La guerre est aussi une rupture artistique forte qui conforte les artistes cubistes dans leur choix d’exprimer une nouvelle vision de la réalité aux multiples points de fuite. Fernand Léger y expérimente en tant que brancardier sur les premières lignes du front la théorie picturale qu’il a mis en place juste avant la guerre. Dans ses œuvres, la décomposition des formes, les objets qu’il brise et recrée en de multiples facettes, n’est pas sans rappeler le remodelage incessant du paysage sur le front occasionné par les bombardements incessants et la déshumanisation apportée par le machinisme militaire. Comme il l’écrit, la vision des champs de batailles présente  […] des sujets tout à fait inattendus et bien faits pour réjouir [son] âme cubiste. Par exemple, tu découvre un arbre avec une chaise perchée dessus. Comme il l’écrit encore dans sa correspondance de guerre, Cette guerre-là, […] [c]’est l’abstraction pure, plus pure encore que la peinture cubiste.
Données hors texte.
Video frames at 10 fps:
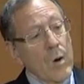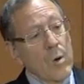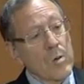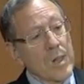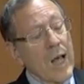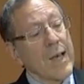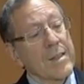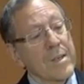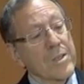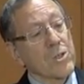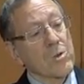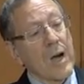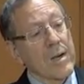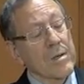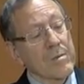who led the
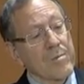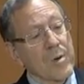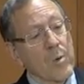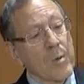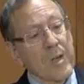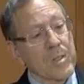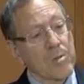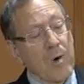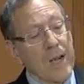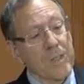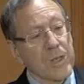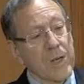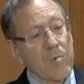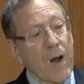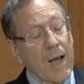struggle for women's rights in
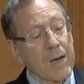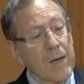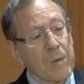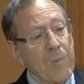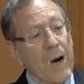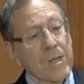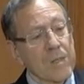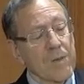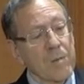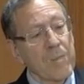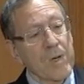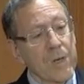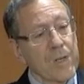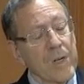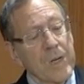Iran, part of the
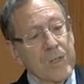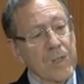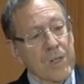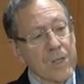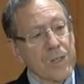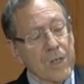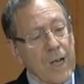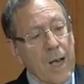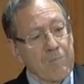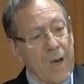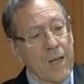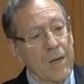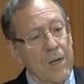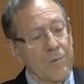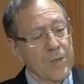million-signature campaign
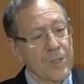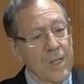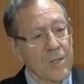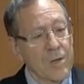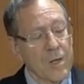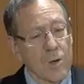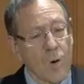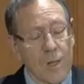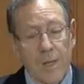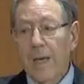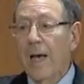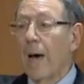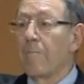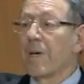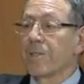for gender equality,
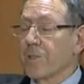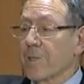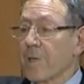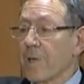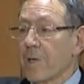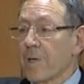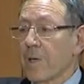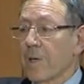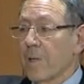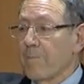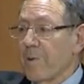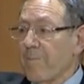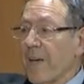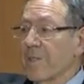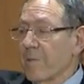amidst the
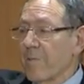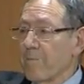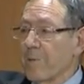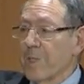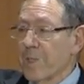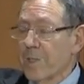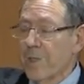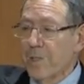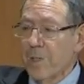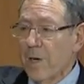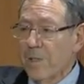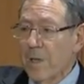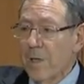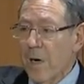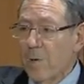pervasive and persistent assault
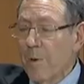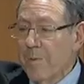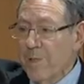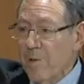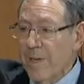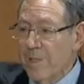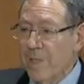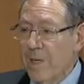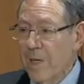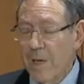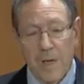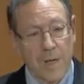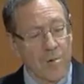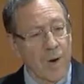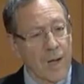on women's rights in
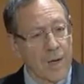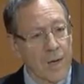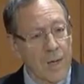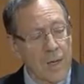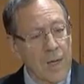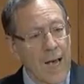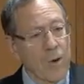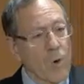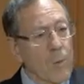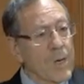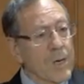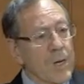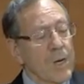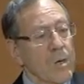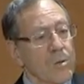Iran. A woman
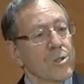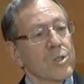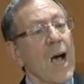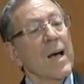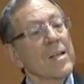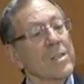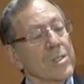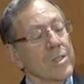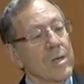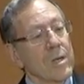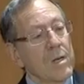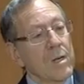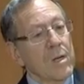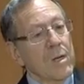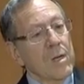who challenged
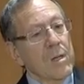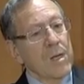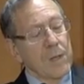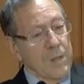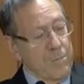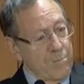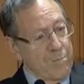the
Mais le croisement entre la guerre et l’art des Avant-gardes a aussi donné naissances à des expériences aussi inattendues et durables que la technique du camouflage. En effet, dès août 1914, deux peintres : Lucien Victor Guirand de Scévola et Louis Guingot, ont l’idée de dissimuler les canons de leurs batteries en s’inspirant de la nature qui les entoure. L’installation dans les tranchées causée par la guerre de positions convainc le général Joffre du bien-fondé de cette expérience et le 4 août 1915, le ministère de la guerre crée officiellement une section de camouflage qui regroupe les meilleurs artistes et décorateurs engagés dans l’armée française. Landowski, le peintre fauviste Camoin, Dunoyer de Ségonzac ou le cubiste André Mare en font partie. Très vite, l’expérience de déconstruction des volumes pratiquée par les peintres cubistes influence la réalisation de ces camouflages qui se transforment en peintures modernes avec leurs larges quadrilatères colorés. La juxtaposition de bandes colorées empêche de reconnaître les objets camouflés.


Picasso ne s’y trompe pas s’écriant devant le premier canon camouflé qu’il voit C’est nous qui avons fait cela.
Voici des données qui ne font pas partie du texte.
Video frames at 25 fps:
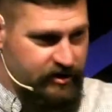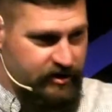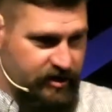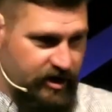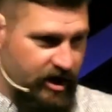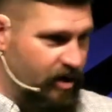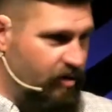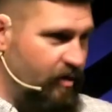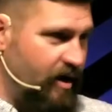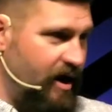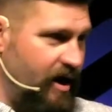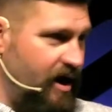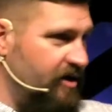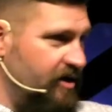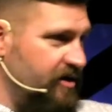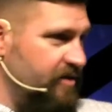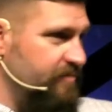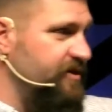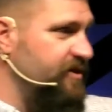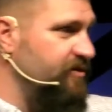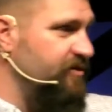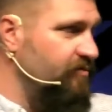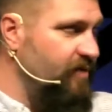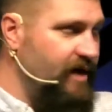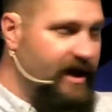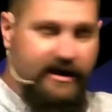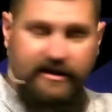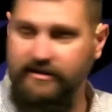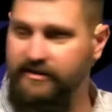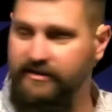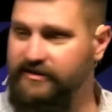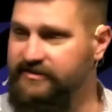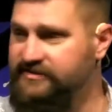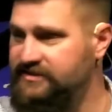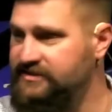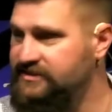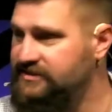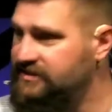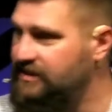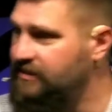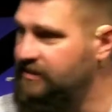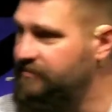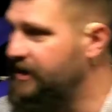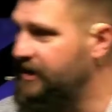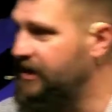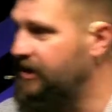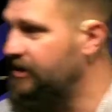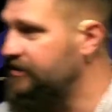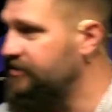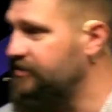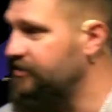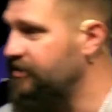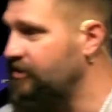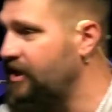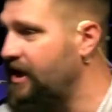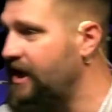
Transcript: go out and be reckless in some area of their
Cette technique est bientôt imitée par toutes les armées en présence et l’Allemagne aussi utilise la fine fleur de ses peintres d’avant-garde. Franz Marc, dans sa correspondance affirme, non sans humour, avoir peint neuf Kandinsky […] sur des toiles de tente, afin de […] rendre introuvable l’emplacement des pièces d’artillerie pour les avions de reconnaissance.
Témoignage inestimable de l’invention du camouflage, les carnets de guerre de l’artiste-décorateur cubiste de cette section, André Mare, sont conservés à l’Historial de la Grande Guerre de Péronne.